**Task statement:**
In the copy, include every entry exactly but none of the pictures.

**Collected data entries:**
◇ ◇ ◇ ◇

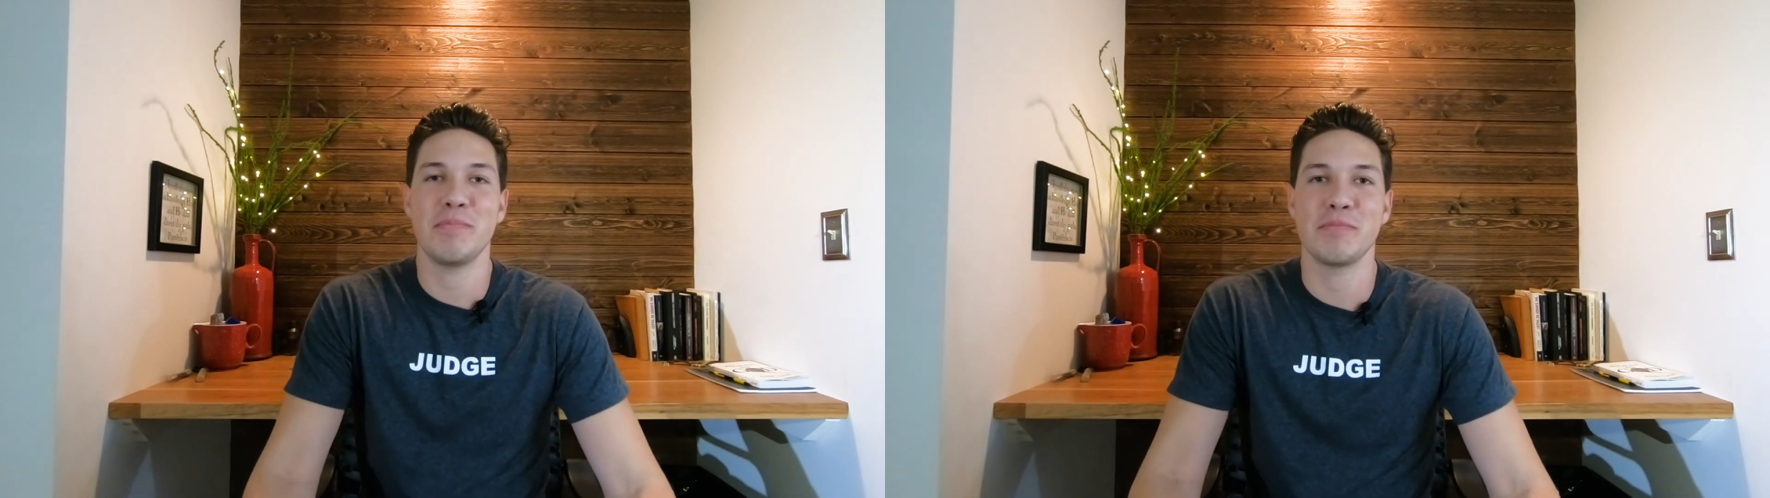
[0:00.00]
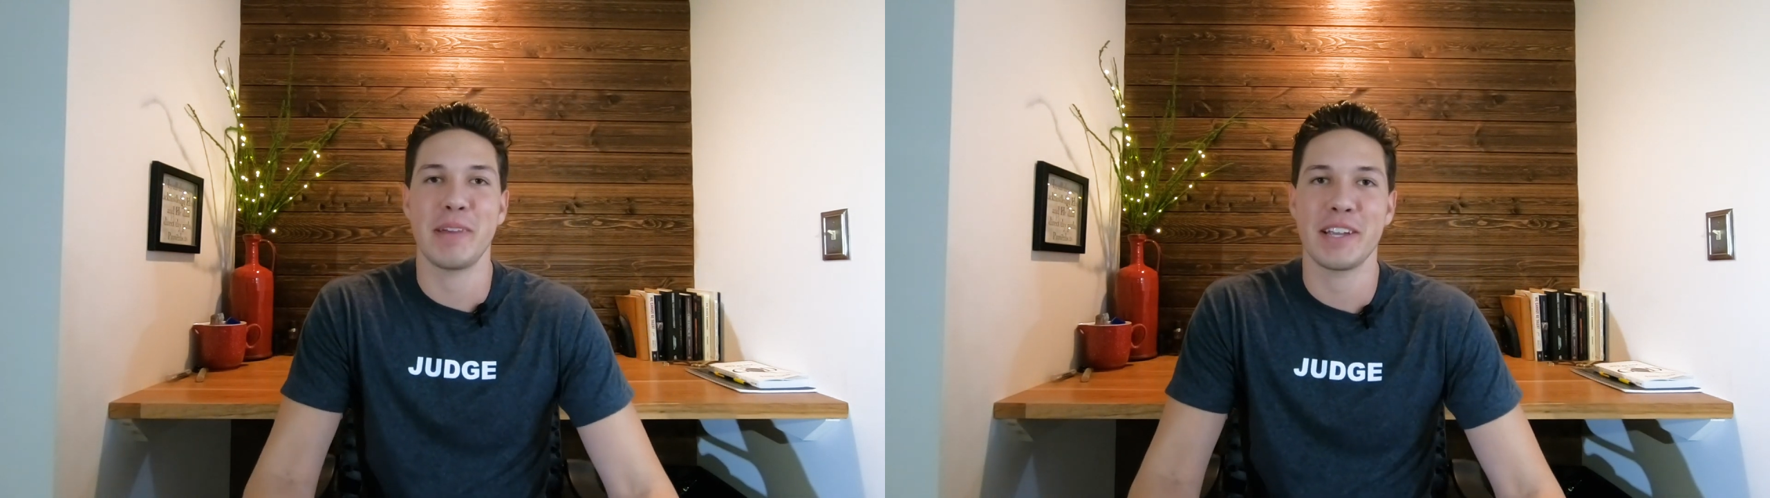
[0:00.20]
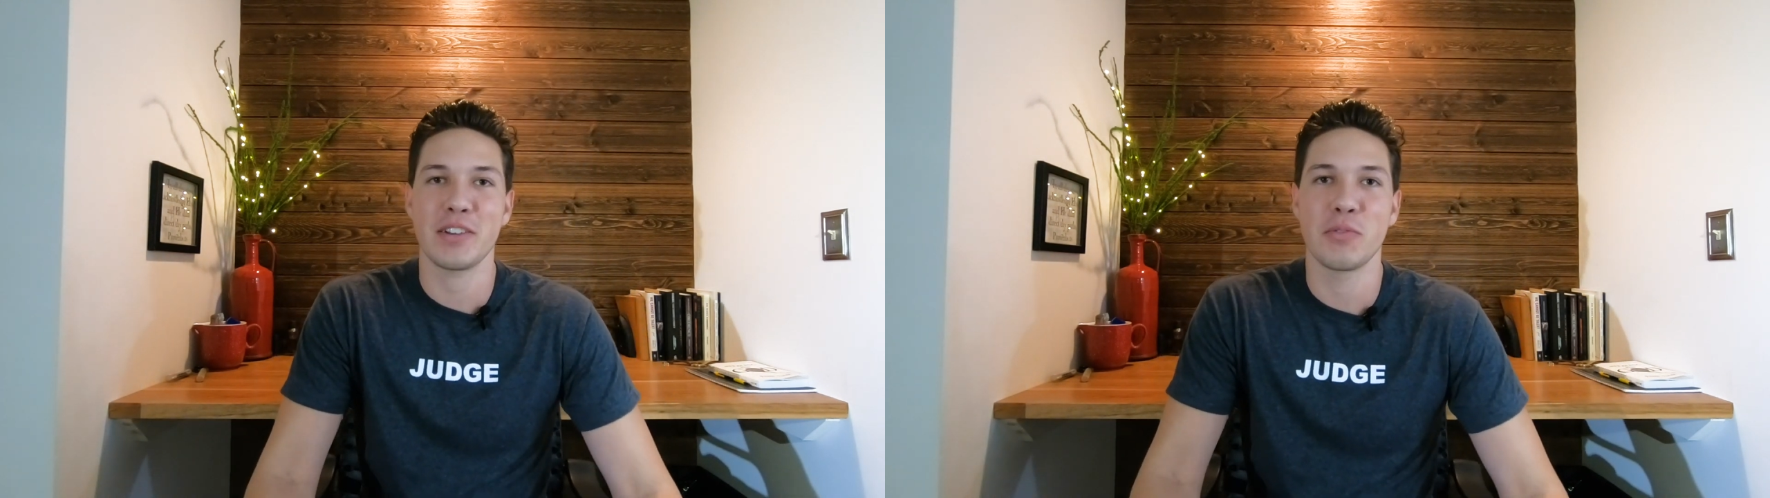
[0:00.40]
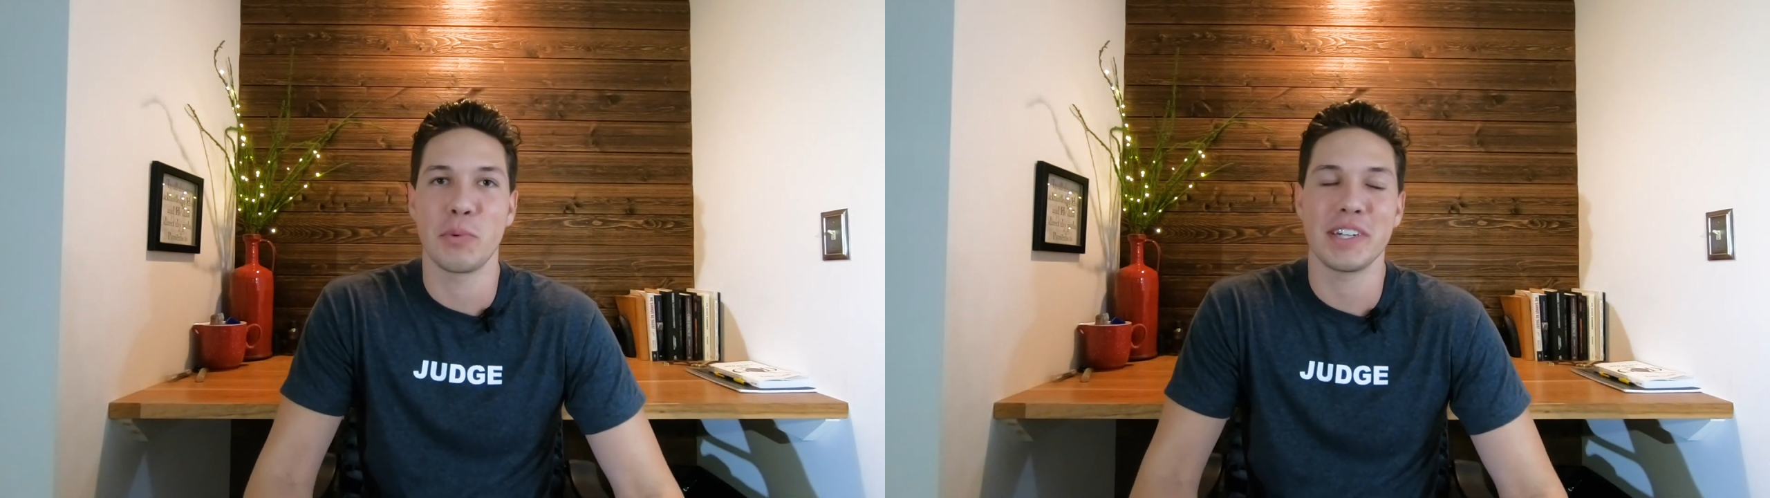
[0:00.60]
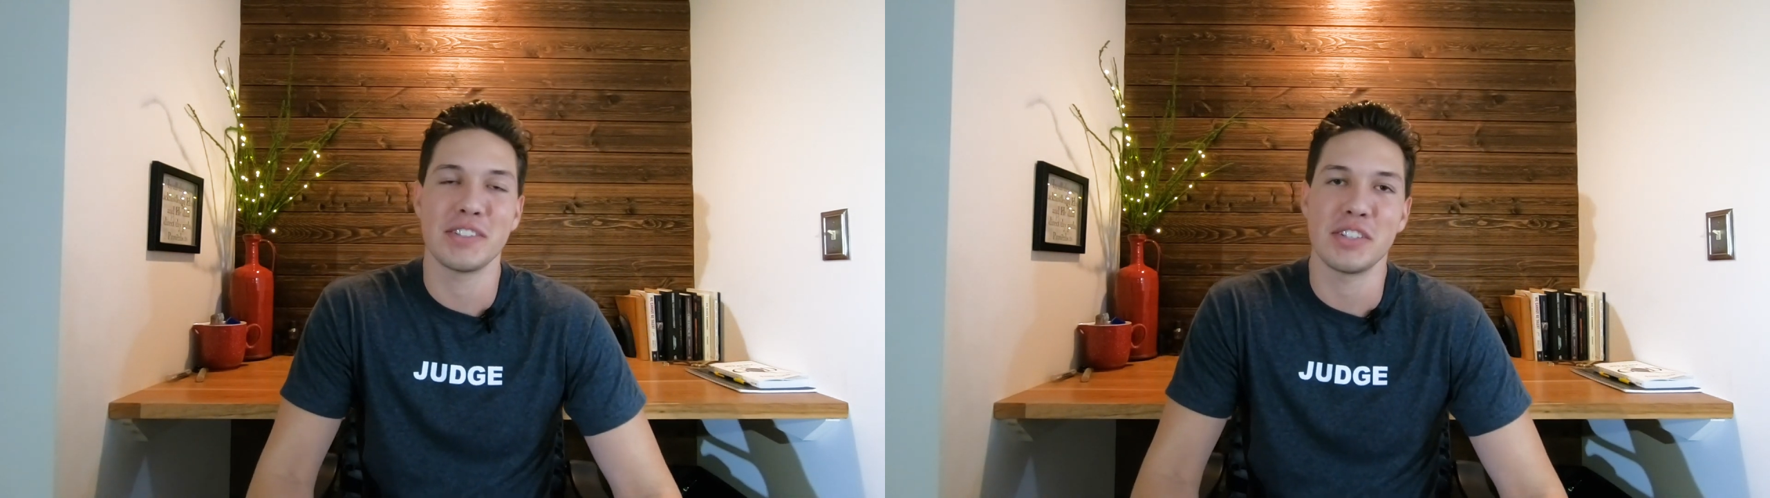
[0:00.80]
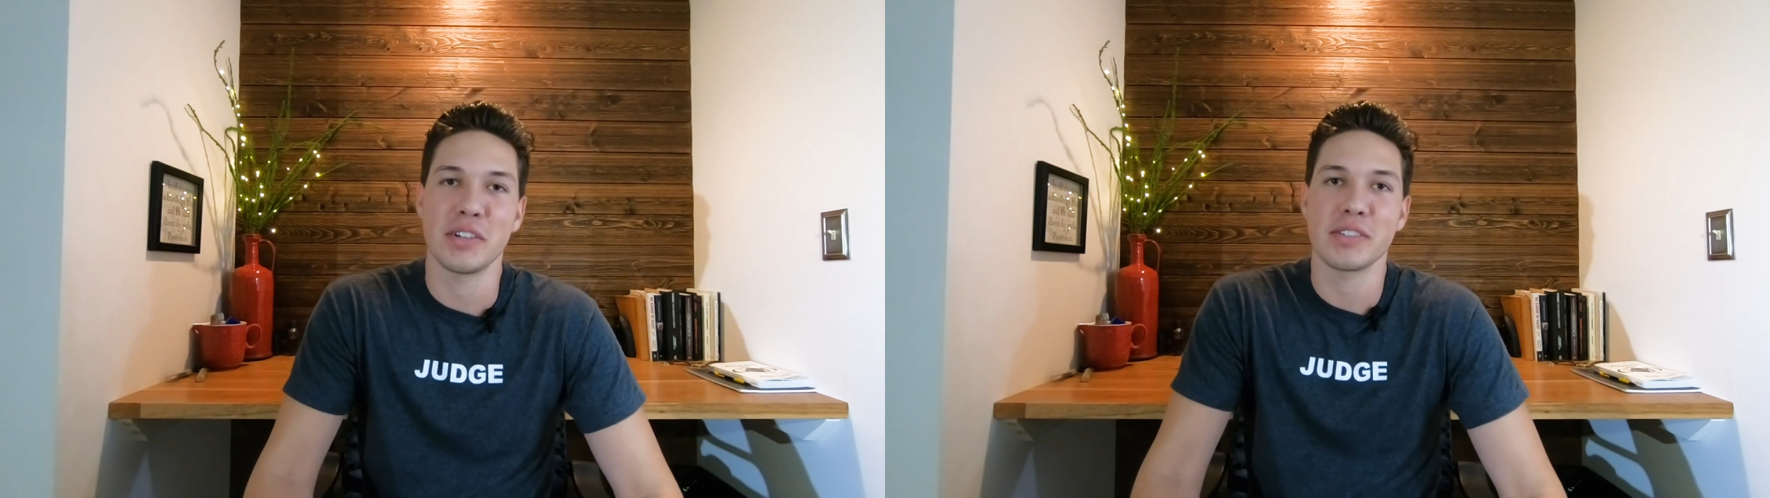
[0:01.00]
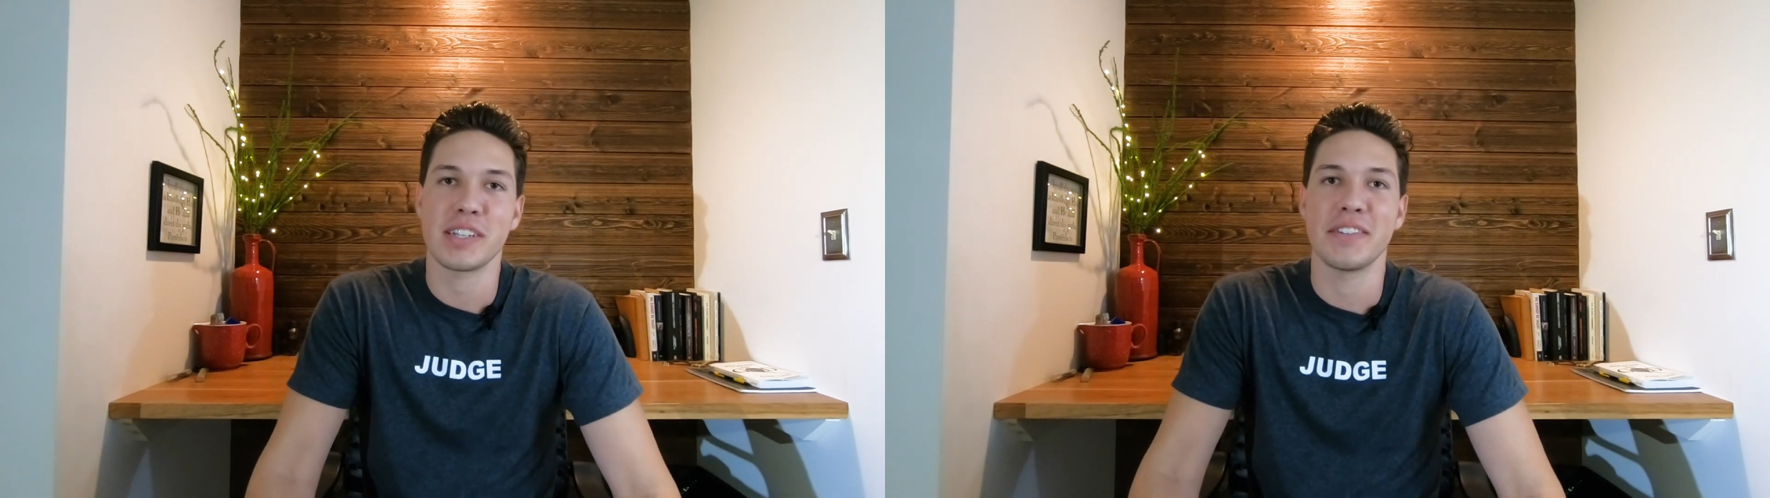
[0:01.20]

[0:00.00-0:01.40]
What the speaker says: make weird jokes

◇ ◇ ◇ ◇

**Reply:**
[0:00.00]
[0:00.20]
[0:00.40]
[0:00.60]
[0:00.80]
[0:01.00]
[0:01.20]

[0:00.00-0:01.40]
What the speaker says: make weird jokes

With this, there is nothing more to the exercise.